Problem statement: The entries below should be set down again exactly, with every picture left out.

Information shown:
>>>
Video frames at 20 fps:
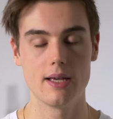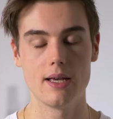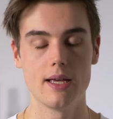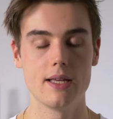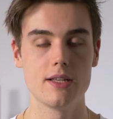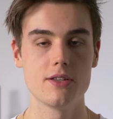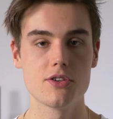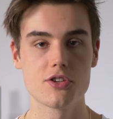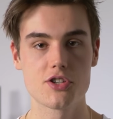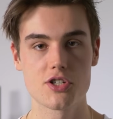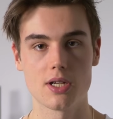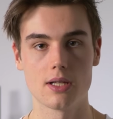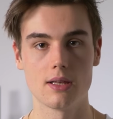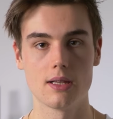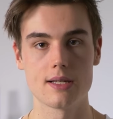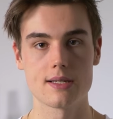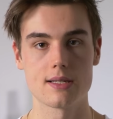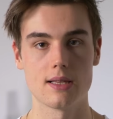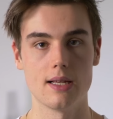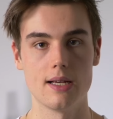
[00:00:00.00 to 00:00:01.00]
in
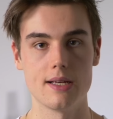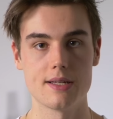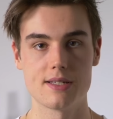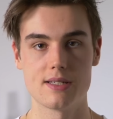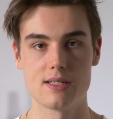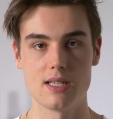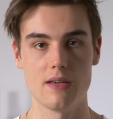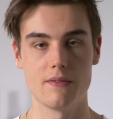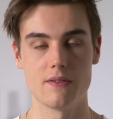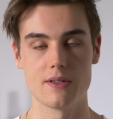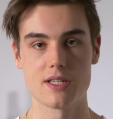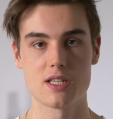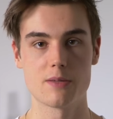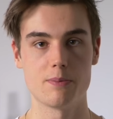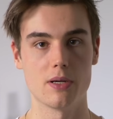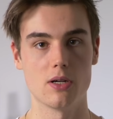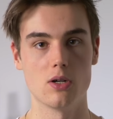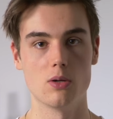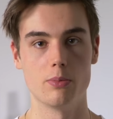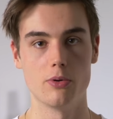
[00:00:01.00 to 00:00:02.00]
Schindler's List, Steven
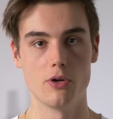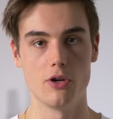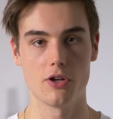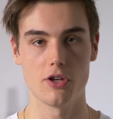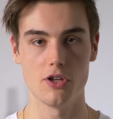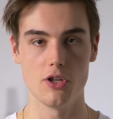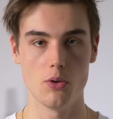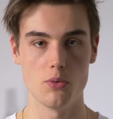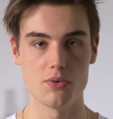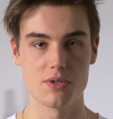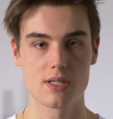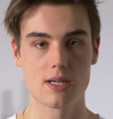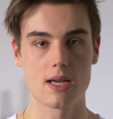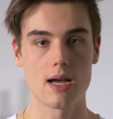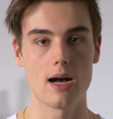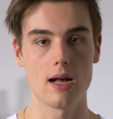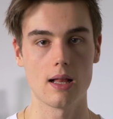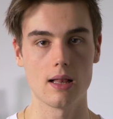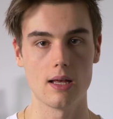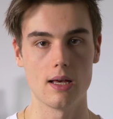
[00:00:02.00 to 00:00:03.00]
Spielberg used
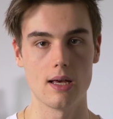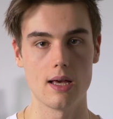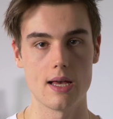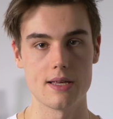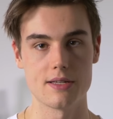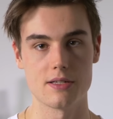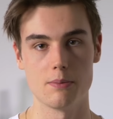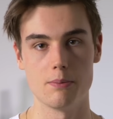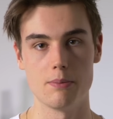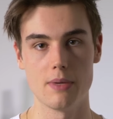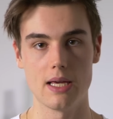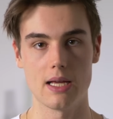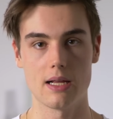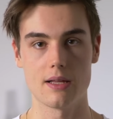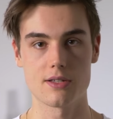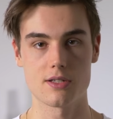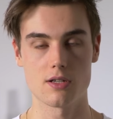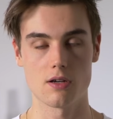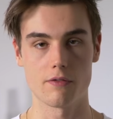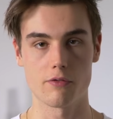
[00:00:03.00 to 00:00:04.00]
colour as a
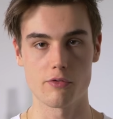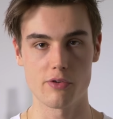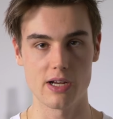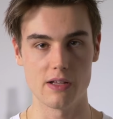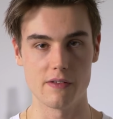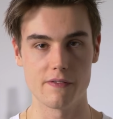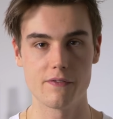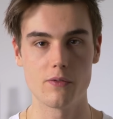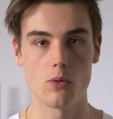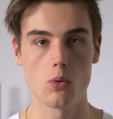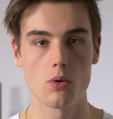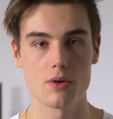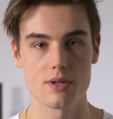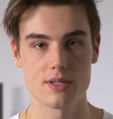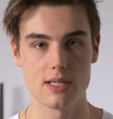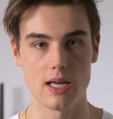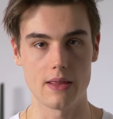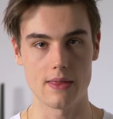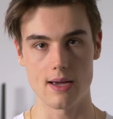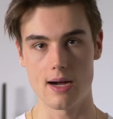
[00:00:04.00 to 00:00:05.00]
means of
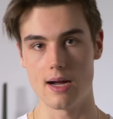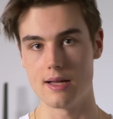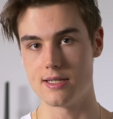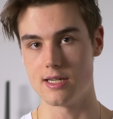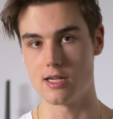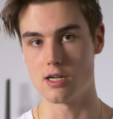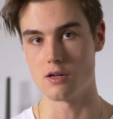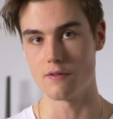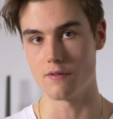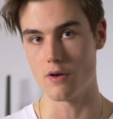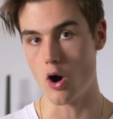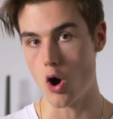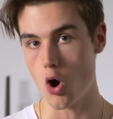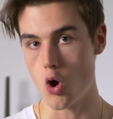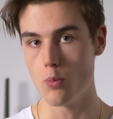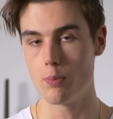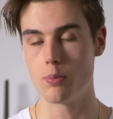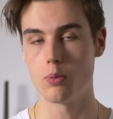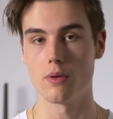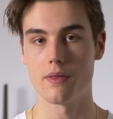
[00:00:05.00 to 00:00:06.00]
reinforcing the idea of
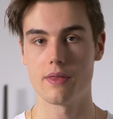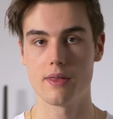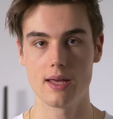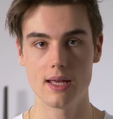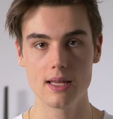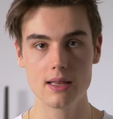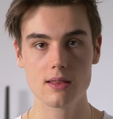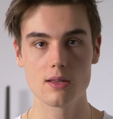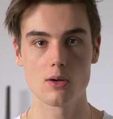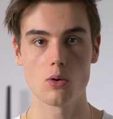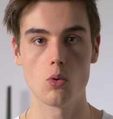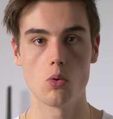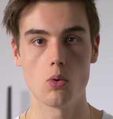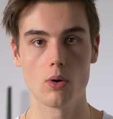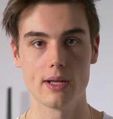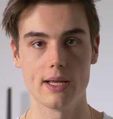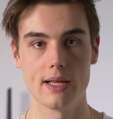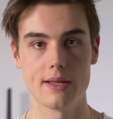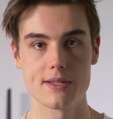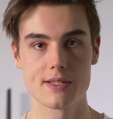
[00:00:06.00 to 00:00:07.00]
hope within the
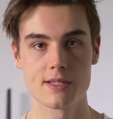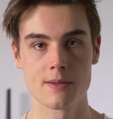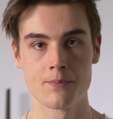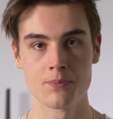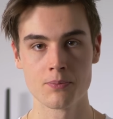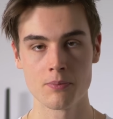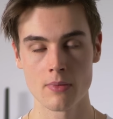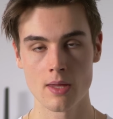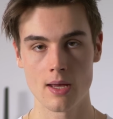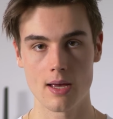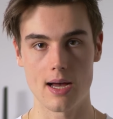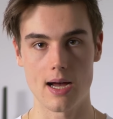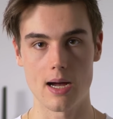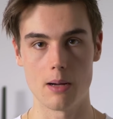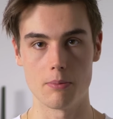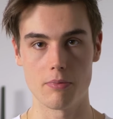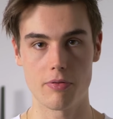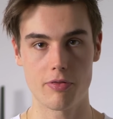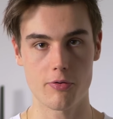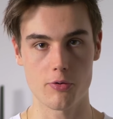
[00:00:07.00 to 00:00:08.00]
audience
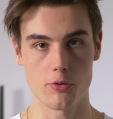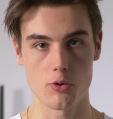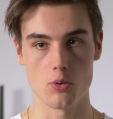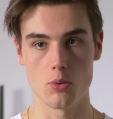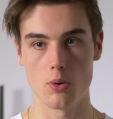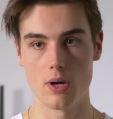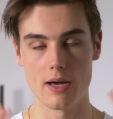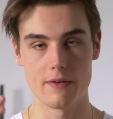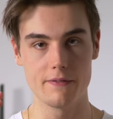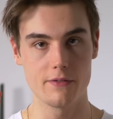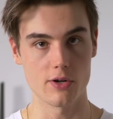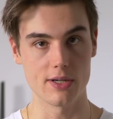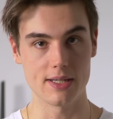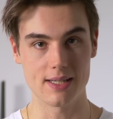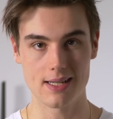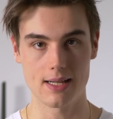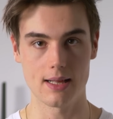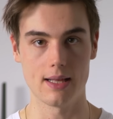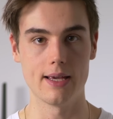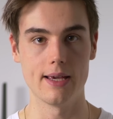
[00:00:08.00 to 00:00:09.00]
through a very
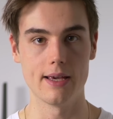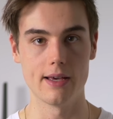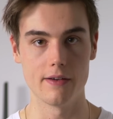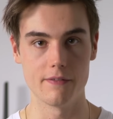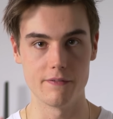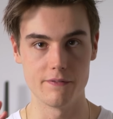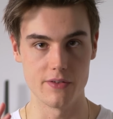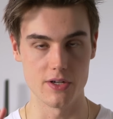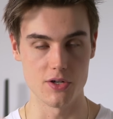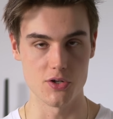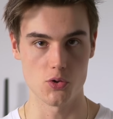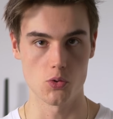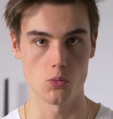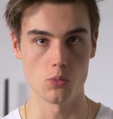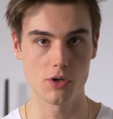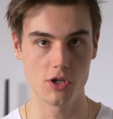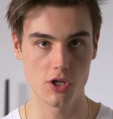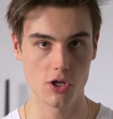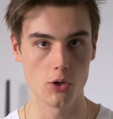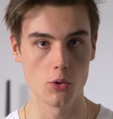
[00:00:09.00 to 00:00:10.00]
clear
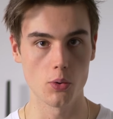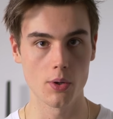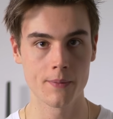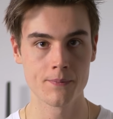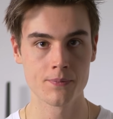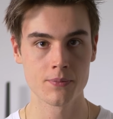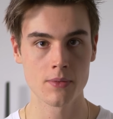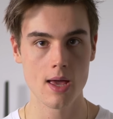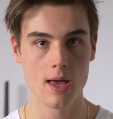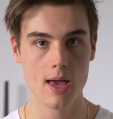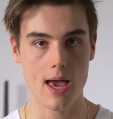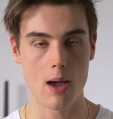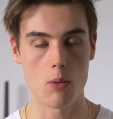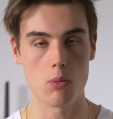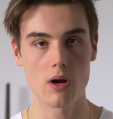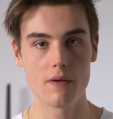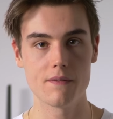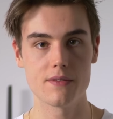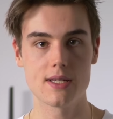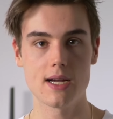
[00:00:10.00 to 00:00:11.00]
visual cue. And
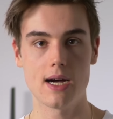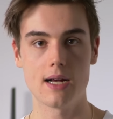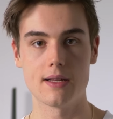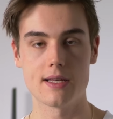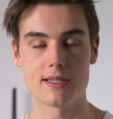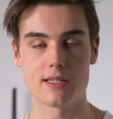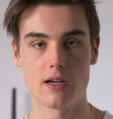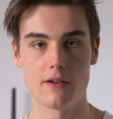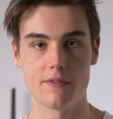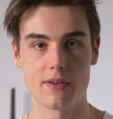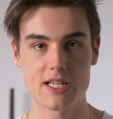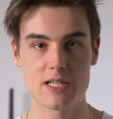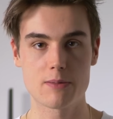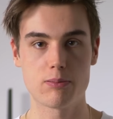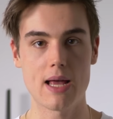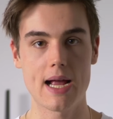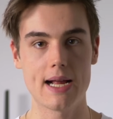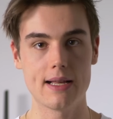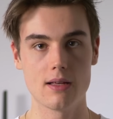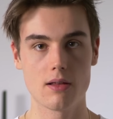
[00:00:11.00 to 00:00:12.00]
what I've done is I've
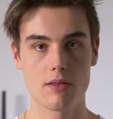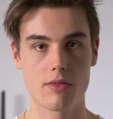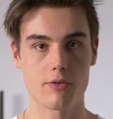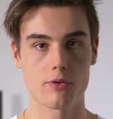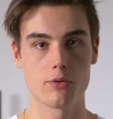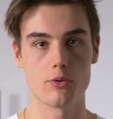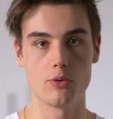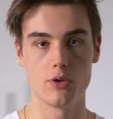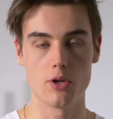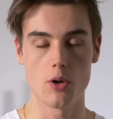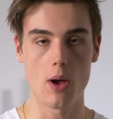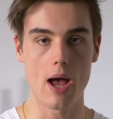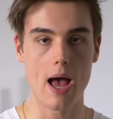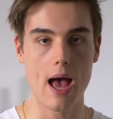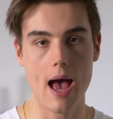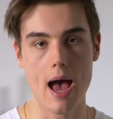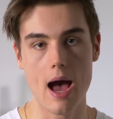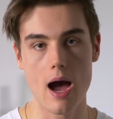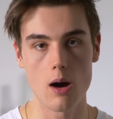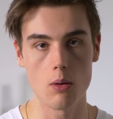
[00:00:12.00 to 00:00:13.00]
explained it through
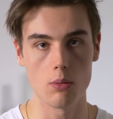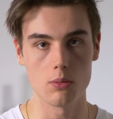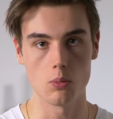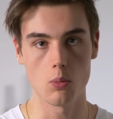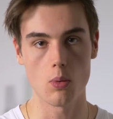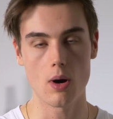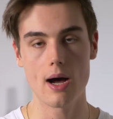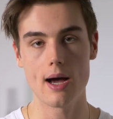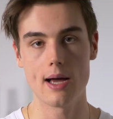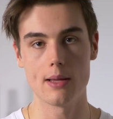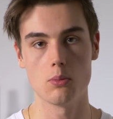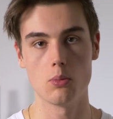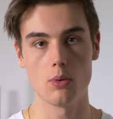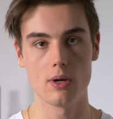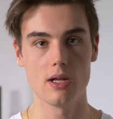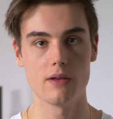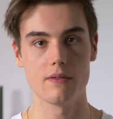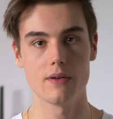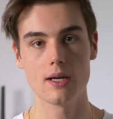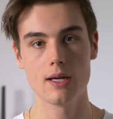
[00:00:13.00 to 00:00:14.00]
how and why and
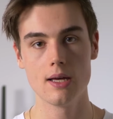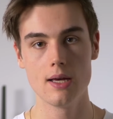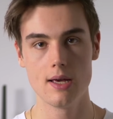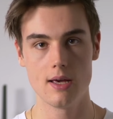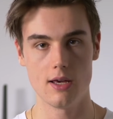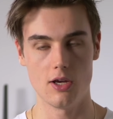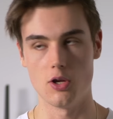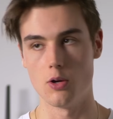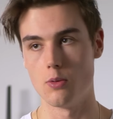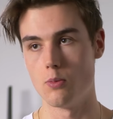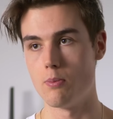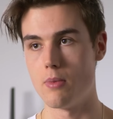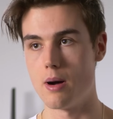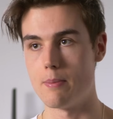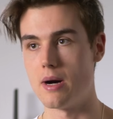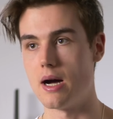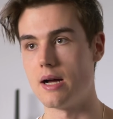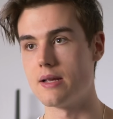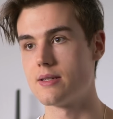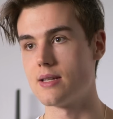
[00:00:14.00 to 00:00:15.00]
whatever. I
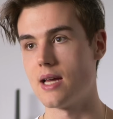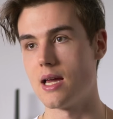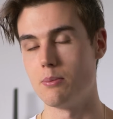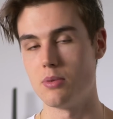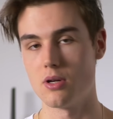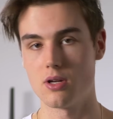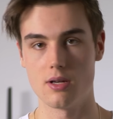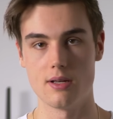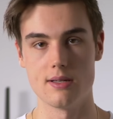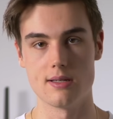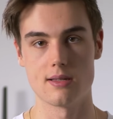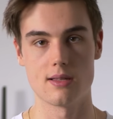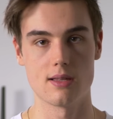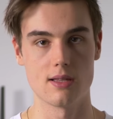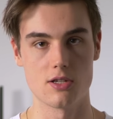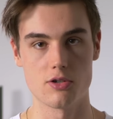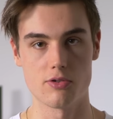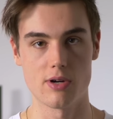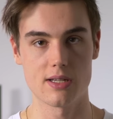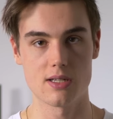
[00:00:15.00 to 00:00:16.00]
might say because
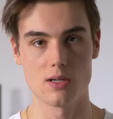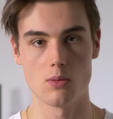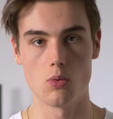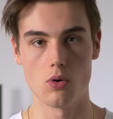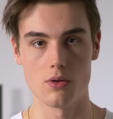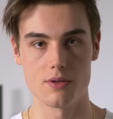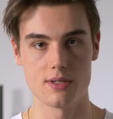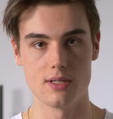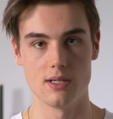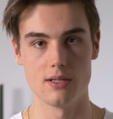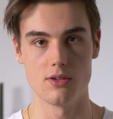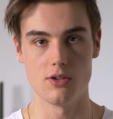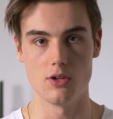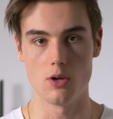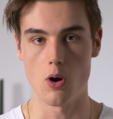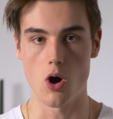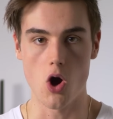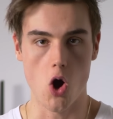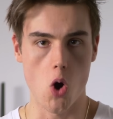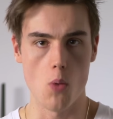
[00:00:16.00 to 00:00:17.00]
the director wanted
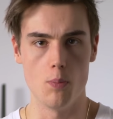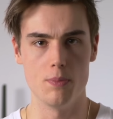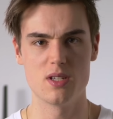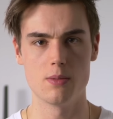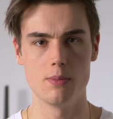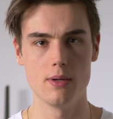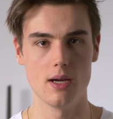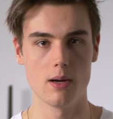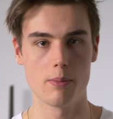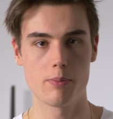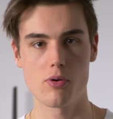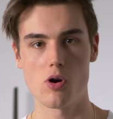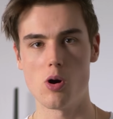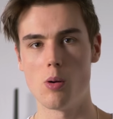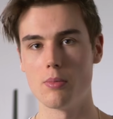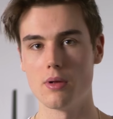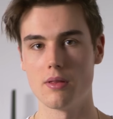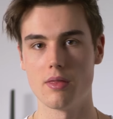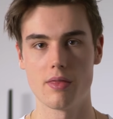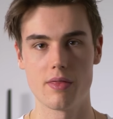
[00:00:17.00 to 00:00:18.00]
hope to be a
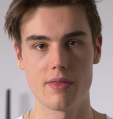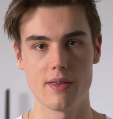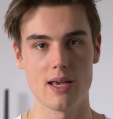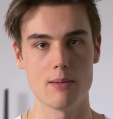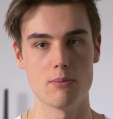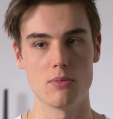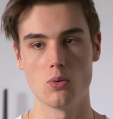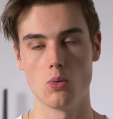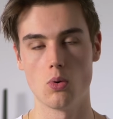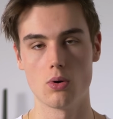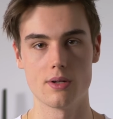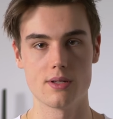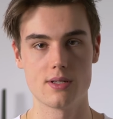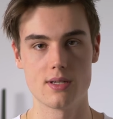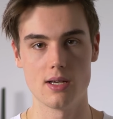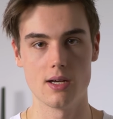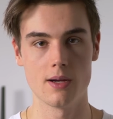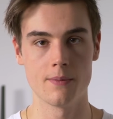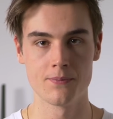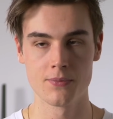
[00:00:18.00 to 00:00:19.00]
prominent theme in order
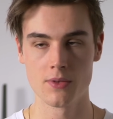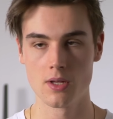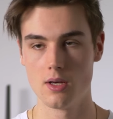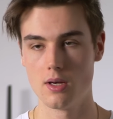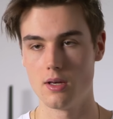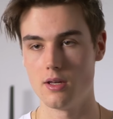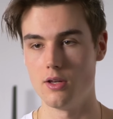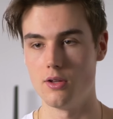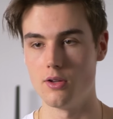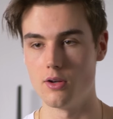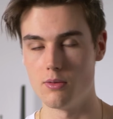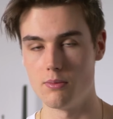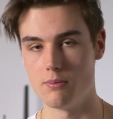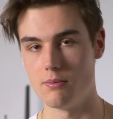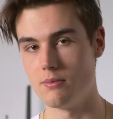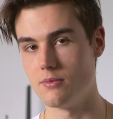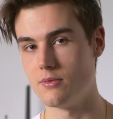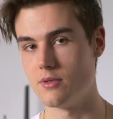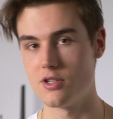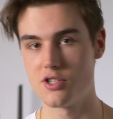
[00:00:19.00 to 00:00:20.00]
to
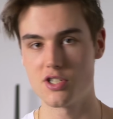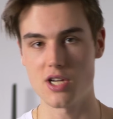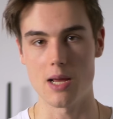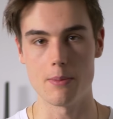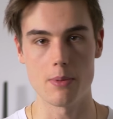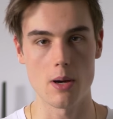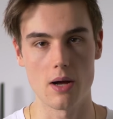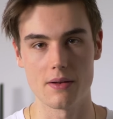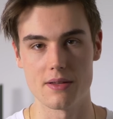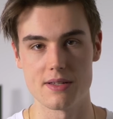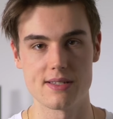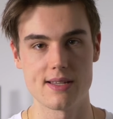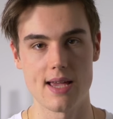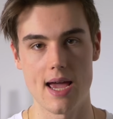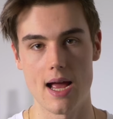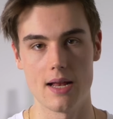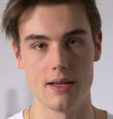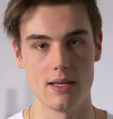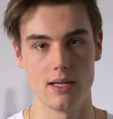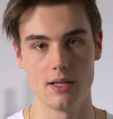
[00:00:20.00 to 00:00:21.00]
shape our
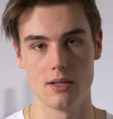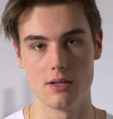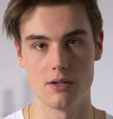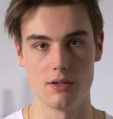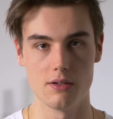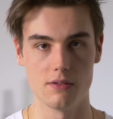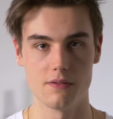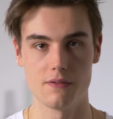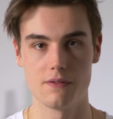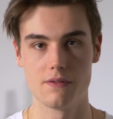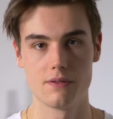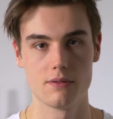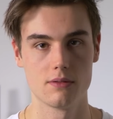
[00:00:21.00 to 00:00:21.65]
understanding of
<<<
Response below:
Video frames at 20 fps:
[00:00:00.00 to 00:00:01.00]
in
[00:00:01.00 to 00:00:02.00]
Schindler's List, Steven
[00:00:02.00 to 00:00:03.00]
Spielberg used
[00:00:03.00 to 00:00:04.00]
colour as a
[00:00:04.00 to 00:00:05.00]
means of
[00:00:05.00 to 00:00:06.00]
reinforcing the idea of
[00:00:06.00 to 00:00:07.00]
hope within the
[00:00:07.00 to 00:00:08.00]
audience
[00:00:08.00 to 00:00:09.00]
through a very
[00:00:09.00 to 00:00:10.00]
clear
[00:00:10.00 to 00:00:11.00]
visual cue. And
[00:00:11.00 to 00:00:12.00]
what I've done is I've
[00:00:12.00 to 00:00:13.00]
explained it through
[00:00:13.00 to 00:00:14.00]
how and why and
[00:00:14.00 to 00:00:15.00]
whatever. I
[00:00:15.00 to 00:00:16.00]
might say because
[00:00:16.00 to 00:00:17.00]
the director wanted
[00:00:17.00 to 00:00:18.00]
hope to be a
[00:00:18.00 to 00:00:19.00]
prominent theme in order
[00:00:19.00 to 00:00:20.00]
to
[00:00:20.00 to 00:00:21.00]
shape our
[00:00:21.00 to 00:00:21.65]
understanding of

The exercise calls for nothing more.